Data for this task:
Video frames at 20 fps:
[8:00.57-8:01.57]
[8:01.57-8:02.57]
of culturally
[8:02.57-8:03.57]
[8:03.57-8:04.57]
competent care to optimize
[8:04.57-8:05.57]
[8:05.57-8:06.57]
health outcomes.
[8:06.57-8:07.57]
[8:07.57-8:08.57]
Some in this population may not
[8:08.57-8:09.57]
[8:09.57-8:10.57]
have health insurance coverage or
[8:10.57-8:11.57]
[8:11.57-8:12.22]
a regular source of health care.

...

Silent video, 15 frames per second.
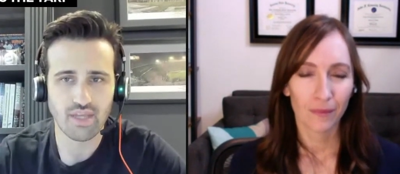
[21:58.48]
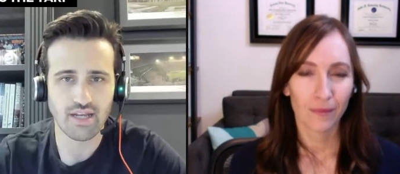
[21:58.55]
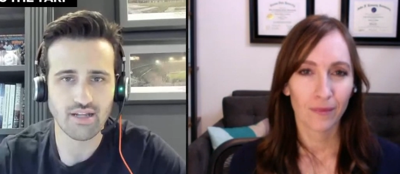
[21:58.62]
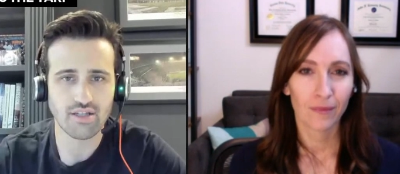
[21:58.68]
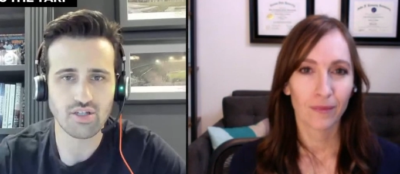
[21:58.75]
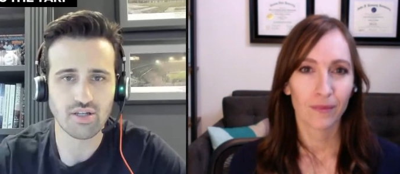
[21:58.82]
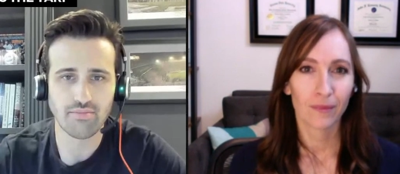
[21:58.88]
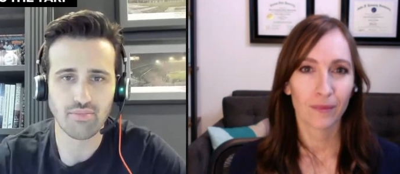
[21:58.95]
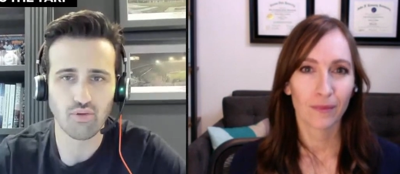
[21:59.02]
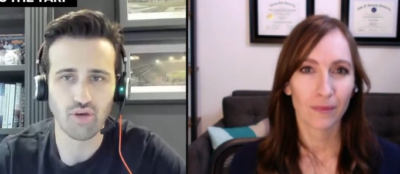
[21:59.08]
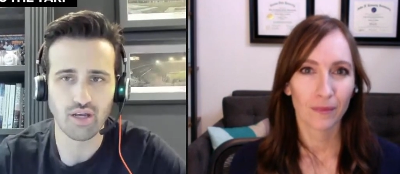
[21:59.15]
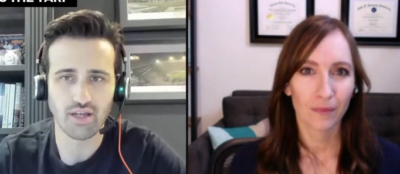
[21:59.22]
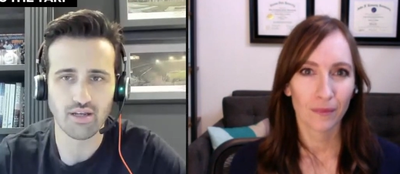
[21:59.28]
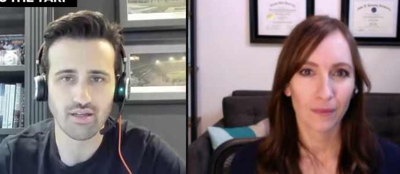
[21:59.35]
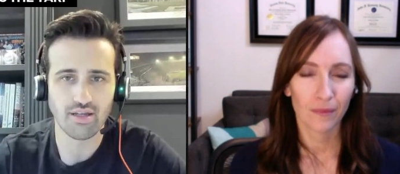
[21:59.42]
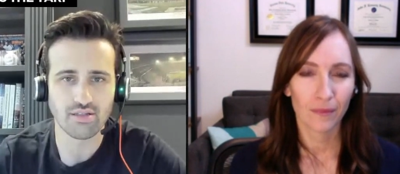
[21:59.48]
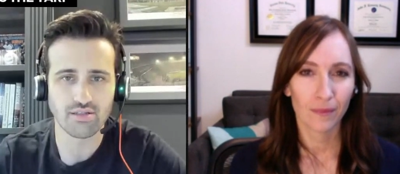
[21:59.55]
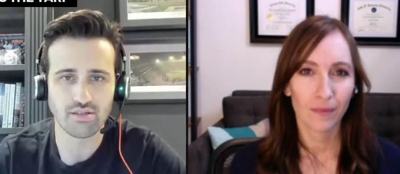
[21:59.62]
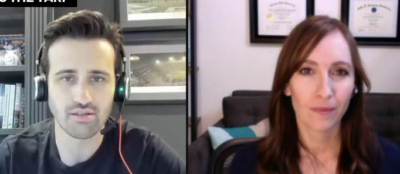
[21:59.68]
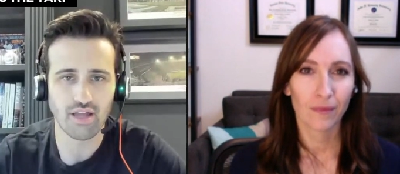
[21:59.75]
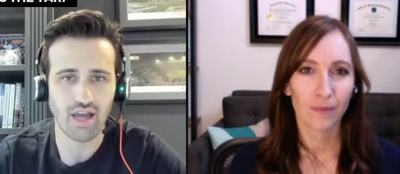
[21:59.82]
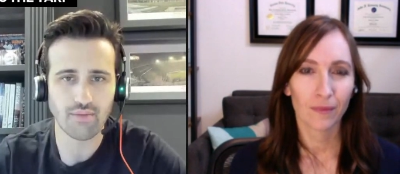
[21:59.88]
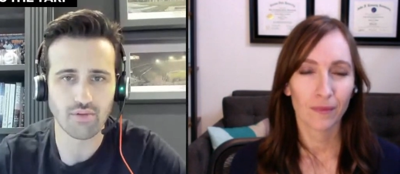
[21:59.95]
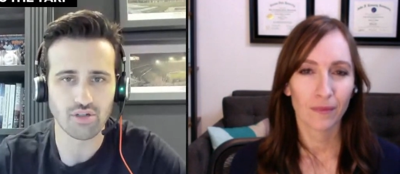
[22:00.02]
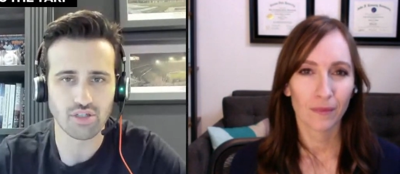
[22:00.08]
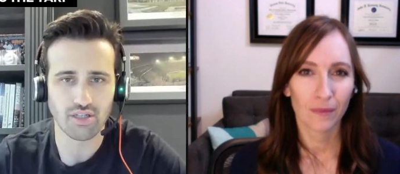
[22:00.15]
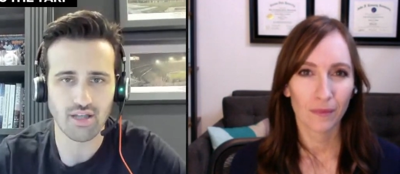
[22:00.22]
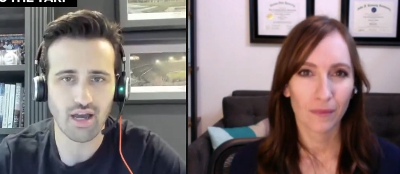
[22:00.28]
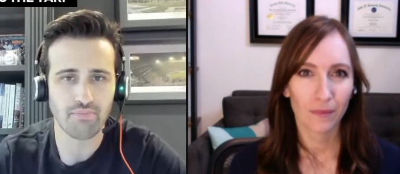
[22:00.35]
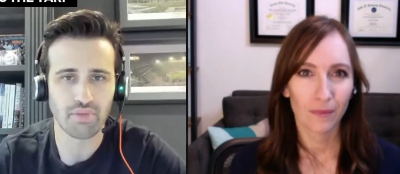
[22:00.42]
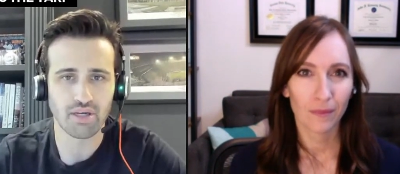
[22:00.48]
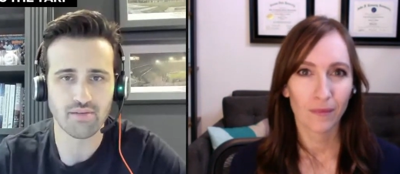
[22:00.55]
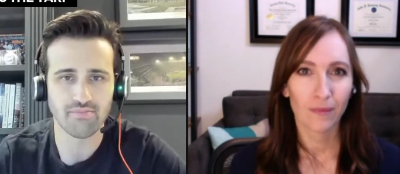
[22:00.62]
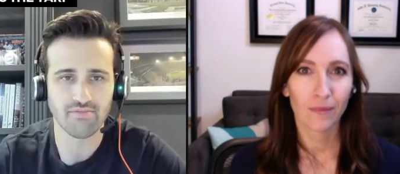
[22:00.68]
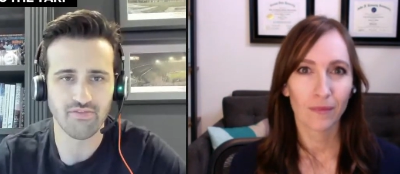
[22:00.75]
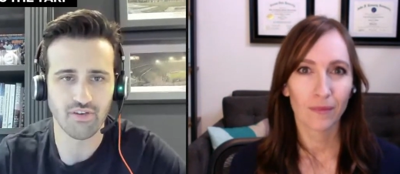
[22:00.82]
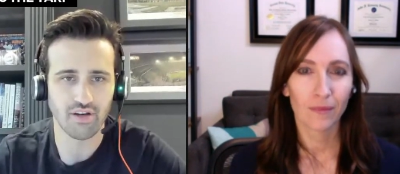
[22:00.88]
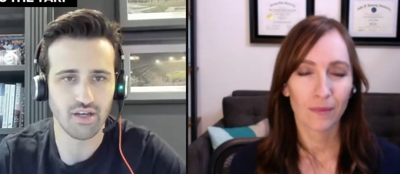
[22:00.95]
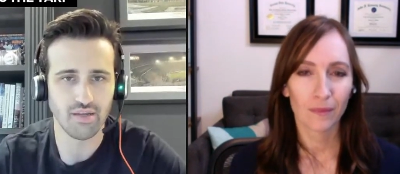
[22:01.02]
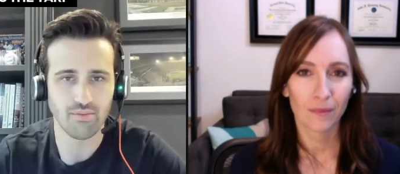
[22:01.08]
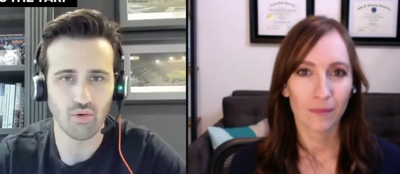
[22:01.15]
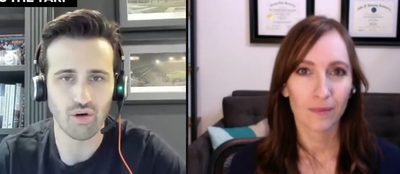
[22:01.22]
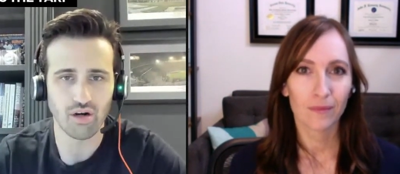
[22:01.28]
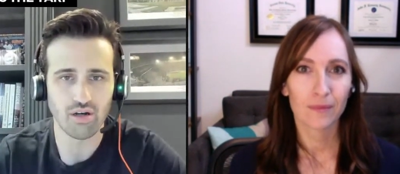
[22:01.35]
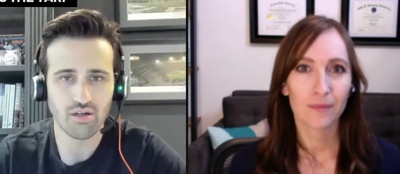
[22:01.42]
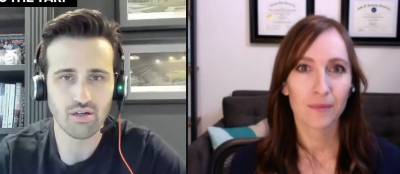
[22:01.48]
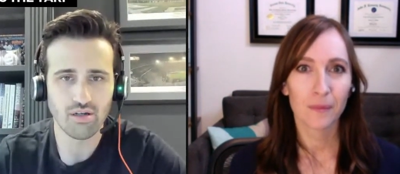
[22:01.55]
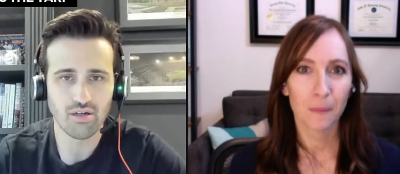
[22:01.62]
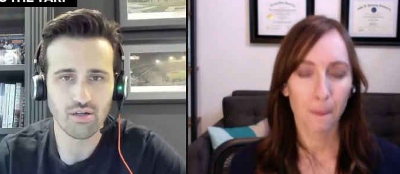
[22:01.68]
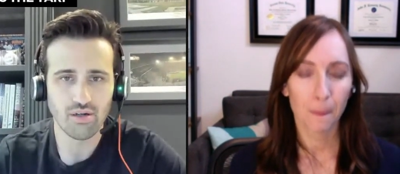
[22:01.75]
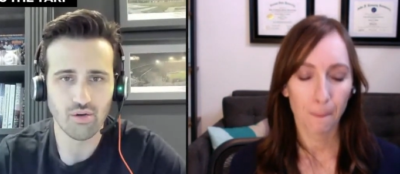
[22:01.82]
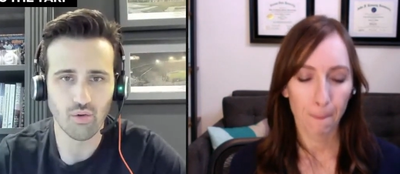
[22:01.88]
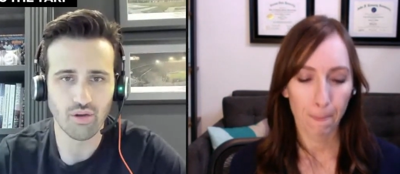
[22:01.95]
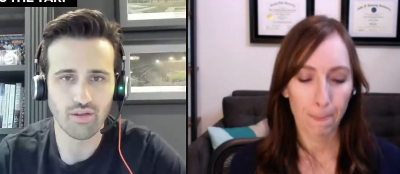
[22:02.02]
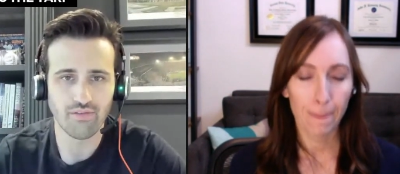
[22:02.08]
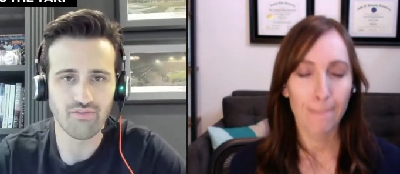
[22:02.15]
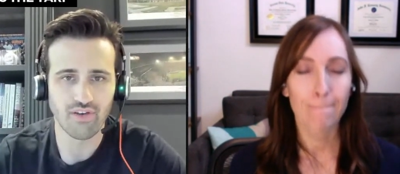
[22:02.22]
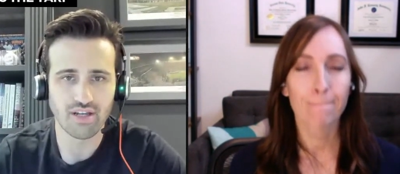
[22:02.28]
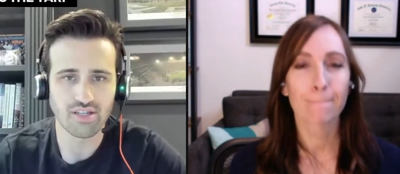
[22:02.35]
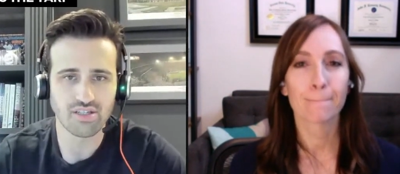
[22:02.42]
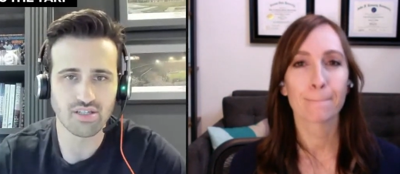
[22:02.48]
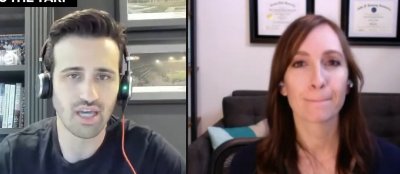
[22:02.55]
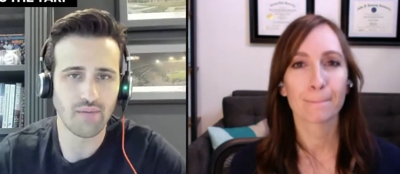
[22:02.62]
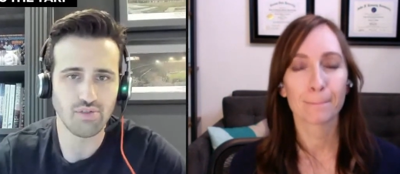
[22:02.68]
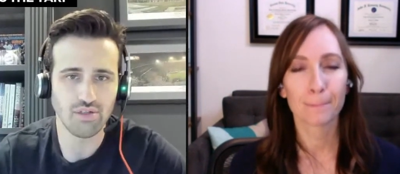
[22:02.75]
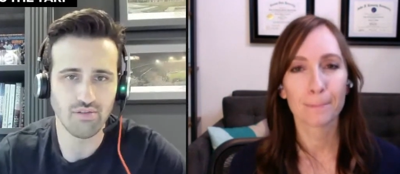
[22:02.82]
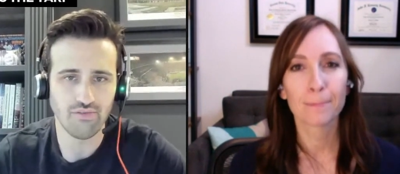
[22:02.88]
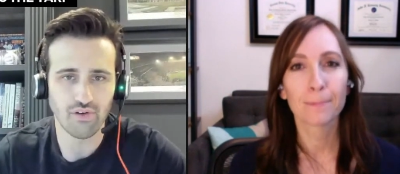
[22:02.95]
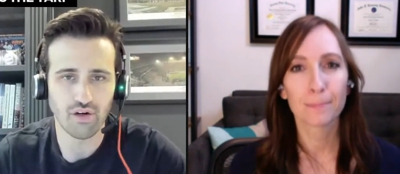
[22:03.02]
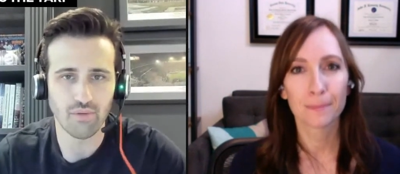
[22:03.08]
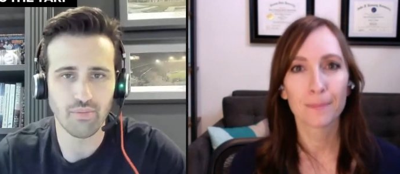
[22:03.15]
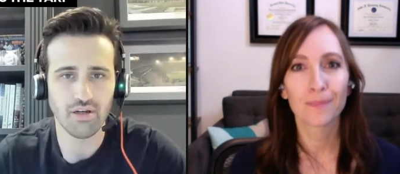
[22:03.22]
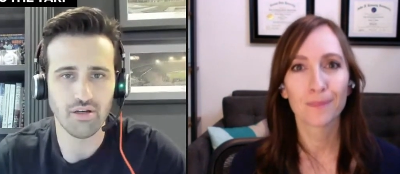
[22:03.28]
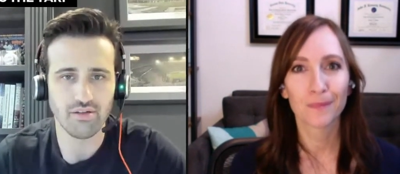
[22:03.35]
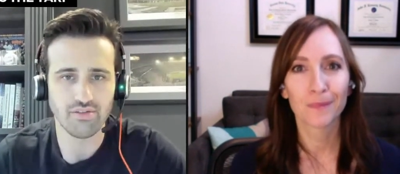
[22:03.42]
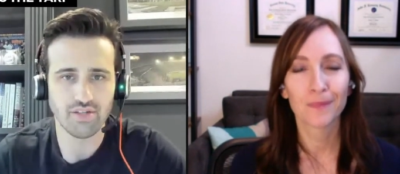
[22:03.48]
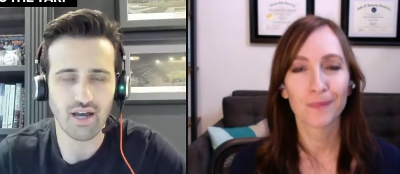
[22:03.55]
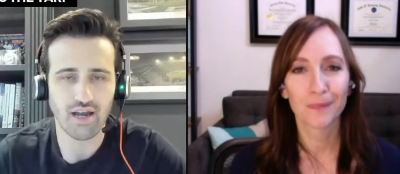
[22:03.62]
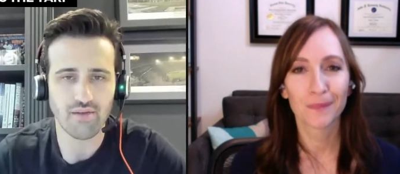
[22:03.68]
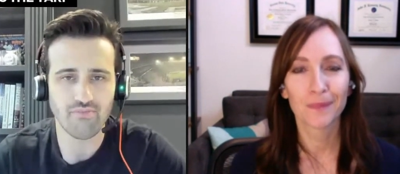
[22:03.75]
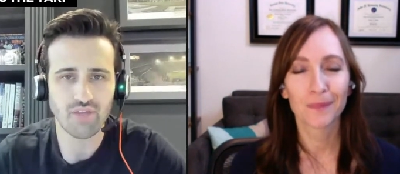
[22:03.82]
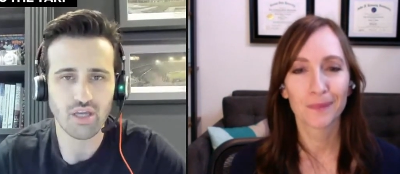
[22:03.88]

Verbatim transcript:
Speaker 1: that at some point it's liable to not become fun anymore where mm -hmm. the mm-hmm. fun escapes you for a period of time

Work item:
What are the lines, exactly as written above, from the line with "Video frames at" to the line with "[8:08.57-8:09.57]", both included? Output only those.

Solution:
Video frames at 20 fps:
[8:00.57-8:01.57]
[8:01.57-8:02.57]
of culturally
[8:02.57-8:03.57]
[8:03.57-8:04.57]
competent care to optimize
[8:04.57-8:05.57]
[8:05.57-8:06.57]
health outcomes.
[8:06.57-8:07.57]
[8:07.57-8:08.57]
Some in this population may not
[8:08.57-8:09.57]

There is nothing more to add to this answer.